• **PROBLEM DETAILS**
Print each entry word for word without images.

• **RECORDS FOR THIS TASK**
★ ★ ★ ★

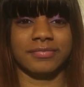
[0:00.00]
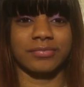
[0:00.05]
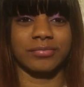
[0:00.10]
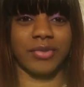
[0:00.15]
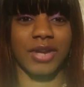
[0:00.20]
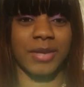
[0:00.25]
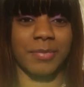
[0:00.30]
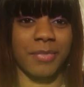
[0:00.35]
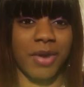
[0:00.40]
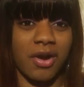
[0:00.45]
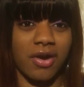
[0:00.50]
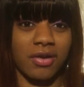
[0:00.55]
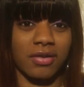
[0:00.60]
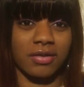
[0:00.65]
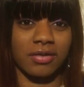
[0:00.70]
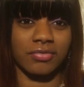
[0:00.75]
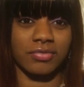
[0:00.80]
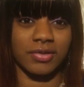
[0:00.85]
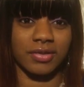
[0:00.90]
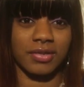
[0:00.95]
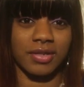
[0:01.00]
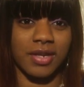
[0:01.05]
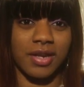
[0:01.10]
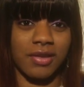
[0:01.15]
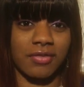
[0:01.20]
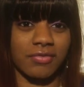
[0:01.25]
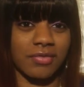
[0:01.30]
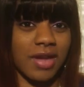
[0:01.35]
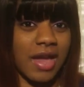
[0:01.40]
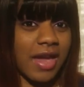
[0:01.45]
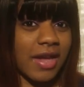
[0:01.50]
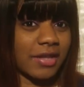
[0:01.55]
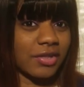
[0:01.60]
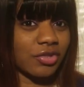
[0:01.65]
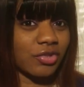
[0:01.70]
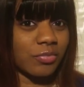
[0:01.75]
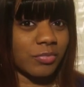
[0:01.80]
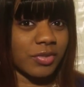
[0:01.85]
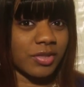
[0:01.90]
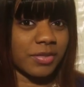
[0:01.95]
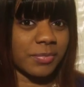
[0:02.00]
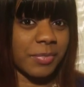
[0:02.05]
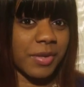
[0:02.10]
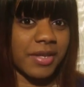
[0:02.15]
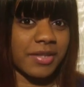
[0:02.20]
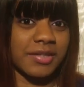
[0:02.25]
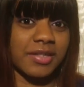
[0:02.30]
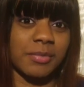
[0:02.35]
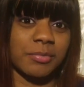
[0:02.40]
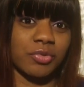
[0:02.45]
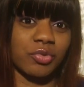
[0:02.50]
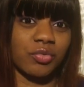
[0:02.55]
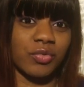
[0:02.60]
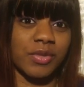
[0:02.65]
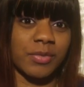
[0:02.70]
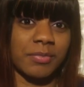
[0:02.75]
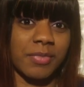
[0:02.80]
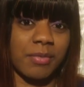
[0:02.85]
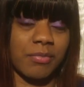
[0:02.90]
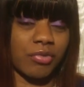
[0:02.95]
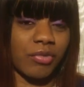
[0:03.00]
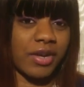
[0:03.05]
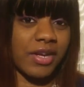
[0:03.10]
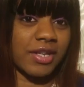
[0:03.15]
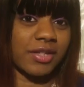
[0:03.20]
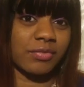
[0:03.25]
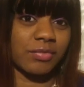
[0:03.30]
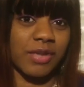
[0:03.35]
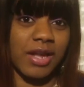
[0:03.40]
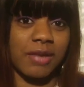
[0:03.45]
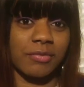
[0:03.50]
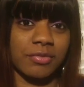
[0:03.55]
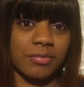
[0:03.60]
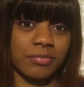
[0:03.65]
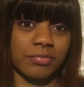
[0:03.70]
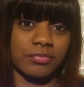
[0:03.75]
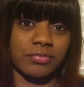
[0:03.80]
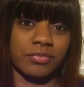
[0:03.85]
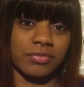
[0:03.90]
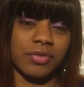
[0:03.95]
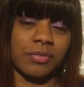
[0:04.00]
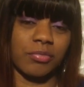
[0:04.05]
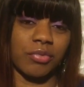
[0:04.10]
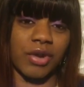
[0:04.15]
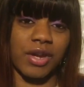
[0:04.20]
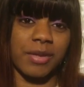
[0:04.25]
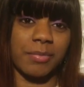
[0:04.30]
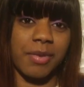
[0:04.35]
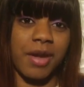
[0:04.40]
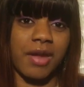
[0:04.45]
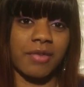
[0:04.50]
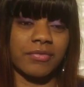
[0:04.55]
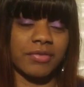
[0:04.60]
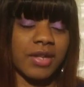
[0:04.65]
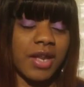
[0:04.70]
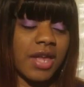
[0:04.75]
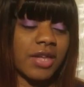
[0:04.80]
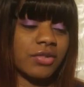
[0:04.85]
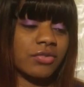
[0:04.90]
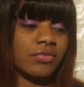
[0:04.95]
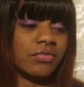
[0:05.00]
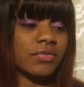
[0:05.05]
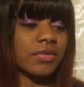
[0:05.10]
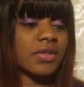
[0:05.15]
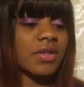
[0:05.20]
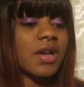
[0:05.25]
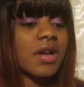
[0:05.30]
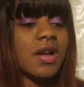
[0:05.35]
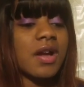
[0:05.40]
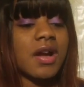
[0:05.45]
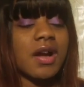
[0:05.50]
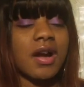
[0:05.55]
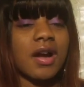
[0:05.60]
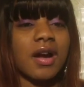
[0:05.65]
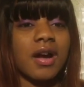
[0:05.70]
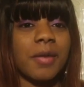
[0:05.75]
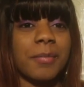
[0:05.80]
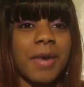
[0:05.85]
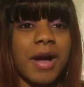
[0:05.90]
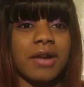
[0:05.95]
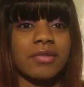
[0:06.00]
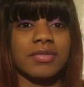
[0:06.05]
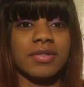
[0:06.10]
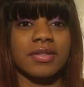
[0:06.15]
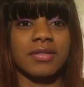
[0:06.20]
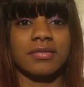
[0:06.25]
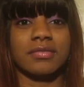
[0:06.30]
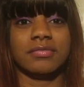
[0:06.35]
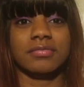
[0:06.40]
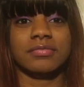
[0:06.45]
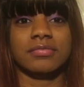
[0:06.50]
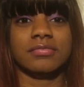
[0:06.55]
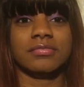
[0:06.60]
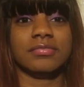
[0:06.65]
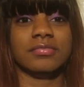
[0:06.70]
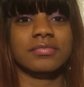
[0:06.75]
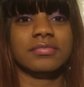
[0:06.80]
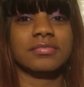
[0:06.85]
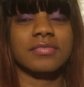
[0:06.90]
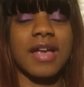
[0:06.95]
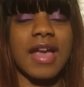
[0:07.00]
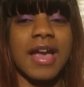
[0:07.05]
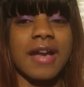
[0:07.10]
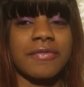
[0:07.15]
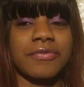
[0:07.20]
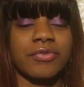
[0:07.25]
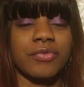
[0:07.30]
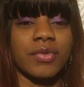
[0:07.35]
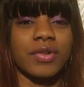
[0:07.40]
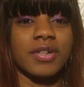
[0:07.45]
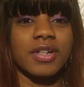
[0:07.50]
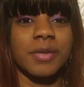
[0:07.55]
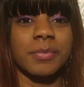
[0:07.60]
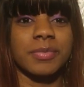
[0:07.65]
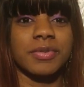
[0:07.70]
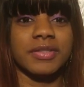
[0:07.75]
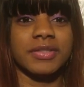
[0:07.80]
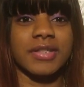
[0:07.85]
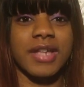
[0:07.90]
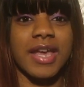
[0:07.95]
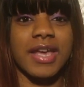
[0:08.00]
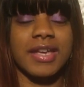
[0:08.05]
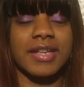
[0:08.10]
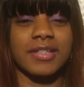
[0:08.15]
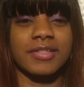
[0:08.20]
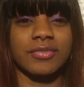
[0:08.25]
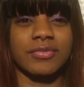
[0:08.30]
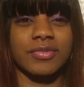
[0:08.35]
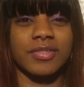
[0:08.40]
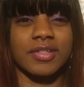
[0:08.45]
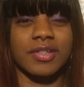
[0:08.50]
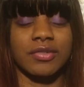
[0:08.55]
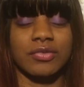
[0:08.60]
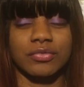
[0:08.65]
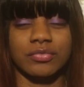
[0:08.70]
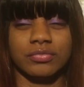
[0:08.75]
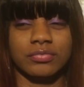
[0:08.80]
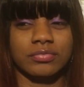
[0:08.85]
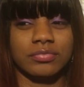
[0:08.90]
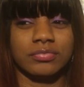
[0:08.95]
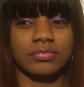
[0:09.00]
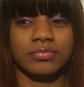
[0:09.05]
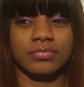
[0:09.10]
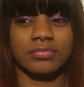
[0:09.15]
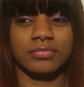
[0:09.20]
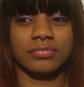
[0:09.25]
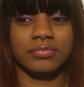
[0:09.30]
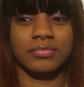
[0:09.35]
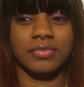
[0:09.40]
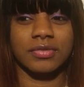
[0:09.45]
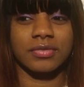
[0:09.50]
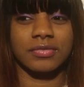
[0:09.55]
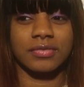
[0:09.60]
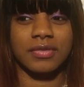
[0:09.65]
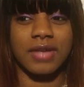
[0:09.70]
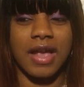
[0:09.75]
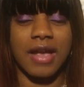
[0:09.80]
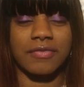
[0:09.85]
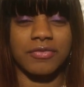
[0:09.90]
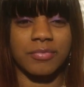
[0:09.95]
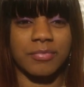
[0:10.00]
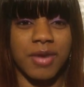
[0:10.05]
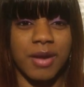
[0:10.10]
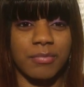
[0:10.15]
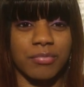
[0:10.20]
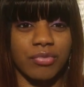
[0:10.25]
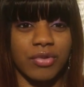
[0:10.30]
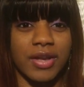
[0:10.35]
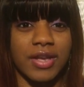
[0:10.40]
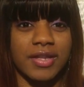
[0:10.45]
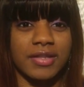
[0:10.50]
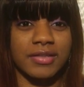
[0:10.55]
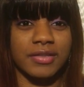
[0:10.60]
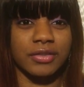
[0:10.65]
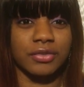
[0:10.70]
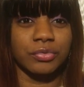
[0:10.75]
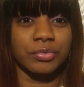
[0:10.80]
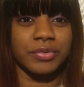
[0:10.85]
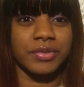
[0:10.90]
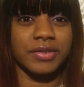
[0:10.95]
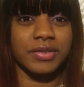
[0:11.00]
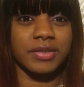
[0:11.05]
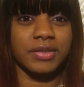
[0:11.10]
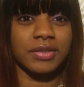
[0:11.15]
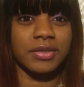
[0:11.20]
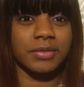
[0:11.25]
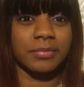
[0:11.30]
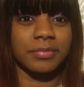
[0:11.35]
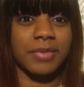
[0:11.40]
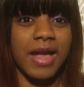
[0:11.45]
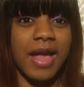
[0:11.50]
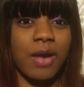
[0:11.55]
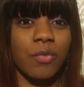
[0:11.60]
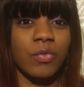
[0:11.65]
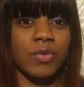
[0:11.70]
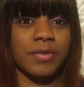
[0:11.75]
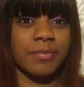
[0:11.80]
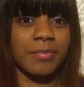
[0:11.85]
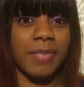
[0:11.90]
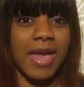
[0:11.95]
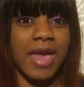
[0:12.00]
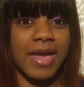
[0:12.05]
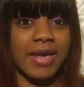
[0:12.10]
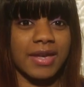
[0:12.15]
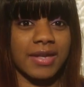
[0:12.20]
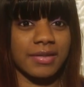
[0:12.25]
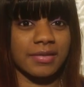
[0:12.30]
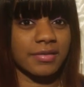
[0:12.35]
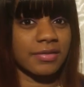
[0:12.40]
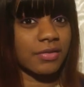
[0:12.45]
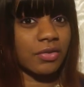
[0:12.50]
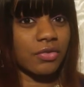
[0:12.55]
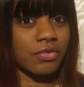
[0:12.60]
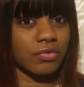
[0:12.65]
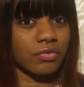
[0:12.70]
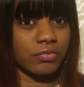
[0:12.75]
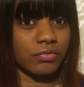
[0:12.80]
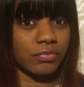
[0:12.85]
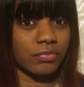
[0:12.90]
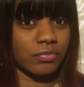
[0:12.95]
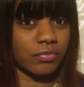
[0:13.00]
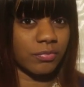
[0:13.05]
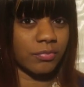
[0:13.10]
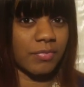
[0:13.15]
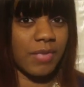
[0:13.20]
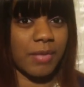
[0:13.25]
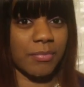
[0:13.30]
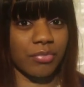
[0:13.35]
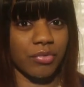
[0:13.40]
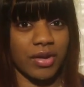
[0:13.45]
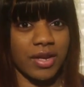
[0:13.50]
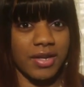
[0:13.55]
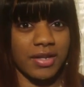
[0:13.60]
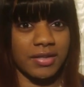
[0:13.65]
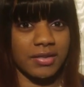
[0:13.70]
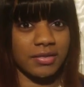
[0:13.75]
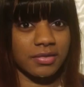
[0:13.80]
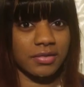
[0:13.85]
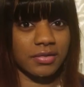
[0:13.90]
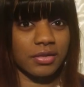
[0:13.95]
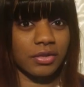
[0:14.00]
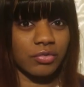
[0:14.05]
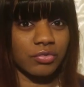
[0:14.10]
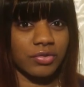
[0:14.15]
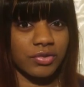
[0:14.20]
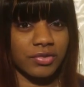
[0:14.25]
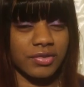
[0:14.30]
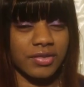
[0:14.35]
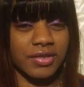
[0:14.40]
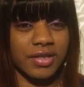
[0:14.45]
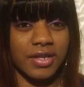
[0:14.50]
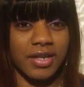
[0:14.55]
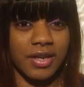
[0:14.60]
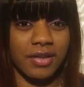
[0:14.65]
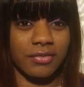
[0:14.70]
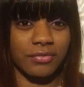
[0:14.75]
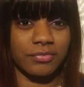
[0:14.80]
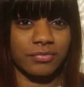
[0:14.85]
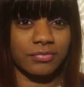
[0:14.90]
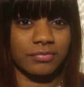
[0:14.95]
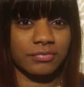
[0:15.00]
Braid my hair closer together. I had too much space in between my braids when the braid pattern that I use. Also, after a couple of days or so, after my braids loosened up, I went back and sewed my braids closer together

★ ★ ★ ★

• **ANSWER BOX**
[0:00.00]
[0:00.05]
[0:00.10]
[0:00.15]
[0:00.20]
[0:00.25]
[0:00.30]
[0:00.35]
[0:00.40]
[0:00.45]
[0:00.50]
[0:00.55]
[0:00.60]
[0:00.65]
[0:00.70]
[0:00.75]
[0:00.80]
[0:00.85]
[0:00.90]
[0:00.95]
[0:01.00]
[0:01.05]
[0:01.10]
[0:01.15]
[0:01.20]
[0:01.25]
[0:01.30]
[0:01.35]
[0:01.40]
[0:01.45]
[0:01.50]
[0:01.55]
[0:01.60]
[0:01.65]
[0:01.70]
[0:01.75]
[0:01.80]
[0:01.85]
[0:01.90]
[0:01.95]
[0:02.00]
[0:02.05]
[0:02.10]
[0:02.15]
[0:02.20]
[0:02.25]
[0:02.30]
[0:02.35]
[0:02.40]
[0:02.45]
[0:02.50]
[0:02.55]
[0:02.60]
[0:02.65]
[0:02.70]
[0:02.75]
[0:02.80]
[0:02.85]
[0:02.90]
[0:02.95]
[0:03.00]
[0:03.05]
[0:03.10]
[0:03.15]
[0:03.20]
[0:03.25]
[0:03.30]
[0:03.35]
[0:03.40]
[0:03.45]
[0:03.50]
[0:03.55]
[0:03.60]
[0:03.65]
[0:03.70]
[0:03.75]
[0:03.80]
[0:03.85]
[0:03.90]
[0:03.95]
[0:04.00]
[0:04.05]
[0:04.10]
[0:04.15]
[0:04.20]
[0:04.25]
[0:04.30]
[0:04.35]
[0:04.40]
[0:04.45]
[0:04.50]
[0:04.55]
[0:04.60]
[0:04.65]
[0:04.70]
[0:04.75]
[0:04.80]
[0:04.85]
[0:04.90]
[0:04.95]
[0:05.00]
[0:05.05]
[0:05.10]
[0:05.15]
[0:05.20]
[0:05.25]
[0:05.30]
[0:05.35]
[0:05.40]
[0:05.45]
[0:05.50]
[0:05.55]
[0:05.60]
[0:05.65]
[0:05.70]
[0:05.75]
[0:05.80]
[0:05.85]
[0:05.90]
[0:05.95]
[0:06.00]
[0:06.05]
[0:06.10]
[0:06.15]
[0:06.20]
[0:06.25]
[0:06.30]
[0:06.35]
[0:06.40]
[0:06.45]
[0:06.50]
[0:06.55]
[0:06.60]
[0:06.65]
[0:06.70]
[0:06.75]
[0:06.80]
[0:06.85]
[0:06.90]
[0:06.95]
[0:07.00]
[0:07.05]
[0:07.10]
[0:07.15]
[0:07.20]
[0:07.25]
[0:07.30]
[0:07.35]
[0:07.40]
[0:07.45]
[0:07.50]
[0:07.55]
[0:07.60]
[0:07.65]
[0:07.70]
[0:07.75]
[0:07.80]
[0:07.85]
[0:07.90]
[0:07.95]
[0:08.00]
[0:08.05]
[0:08.10]
[0:08.15]
[0:08.20]
[0:08.25]
[0:08.30]
[0:08.35]
[0:08.40]
[0:08.45]
[0:08.50]
[0:08.55]
[0:08.60]
[0:08.65]
[0:08.70]
[0:08.75]
[0:08.80]
[0:08.85]
[0:08.90]
[0:08.95]
[0:09.00]
[0:09.05]
[0:09.10]
[0:09.15]
[0:09.20]
[0:09.25]
[0:09.30]
[0:09.35]
[0:09.40]
[0:09.45]
[0:09.50]
[0:09.55]
[0:09.60]
[0:09.65]
[0:09.70]
[0:09.75]
[0:09.80]
[0:09.85]
[0:09.90]
[0:09.95]
[0:10.00]
[0:10.05]
[0:10.10]
[0:10.15]
[0:10.20]
[0:10.25]
[0:10.30]
[0:10.35]
[0:10.40]
[0:10.45]
[0:10.50]
[0:10.55]
[0:10.60]
[0:10.65]
[0:10.70]
[0:10.75]
[0:10.80]
[0:10.85]
[0:10.90]
[0:10.95]
[0:11.00]
[0:11.05]
[0:11.10]
[0:11.15]
[0:11.20]
[0:11.25]
[0:11.30]
[0:11.35]
[0:11.40]
[0:11.45]
[0:11.50]
[0:11.55]
[0:11.60]
[0:11.65]
[0:11.70]
[0:11.75]
[0:11.80]
[0:11.85]
[0:11.90]
[0:11.95]
[0:12.00]
[0:12.05]
[0:12.10]
[0:12.15]
[0:12.20]
[0:12.25]
[0:12.30]
[0:12.35]
[0:12.40]
[0:12.45]
[0:12.50]
[0:12.55]
[0:12.60]
[0:12.65]
[0:12.70]
[0:12.75]
[0:12.80]
[0:12.85]
[0:12.90]
[0:12.95]
[0:13.00]
[0:13.05]
[0:13.10]
[0:13.15]
[0:13.20]
[0:13.25]
[0:13.30]
[0:13.35]
[0:13.40]
[0:13.45]
[0:13.50]
[0:13.55]
[0:13.60]
[0:13.65]
[0:13.70]
[0:13.75]
[0:13.80]
[0:13.85]
[0:13.90]
[0:13.95]
[0:14.00]
[0:14.05]
[0:14.10]
[0:14.15]
[0:14.20]
[0:14.25]
[0:14.30]
[0:14.35]
[0:14.40]
[0:14.45]
[0:14.50]
[0:14.55]
[0:14.60]
[0:14.65]
[0:14.70]
[0:14.75]
[0:14.80]
[0:14.85]
[0:14.90]
[0:14.95]
[0:15.00]
Braid my hair closer together. I had too much space in between my braids when the braid pattern that I use. Also, after a couple of days or so, after my braids loosened up, I went back and sewed my braids closer together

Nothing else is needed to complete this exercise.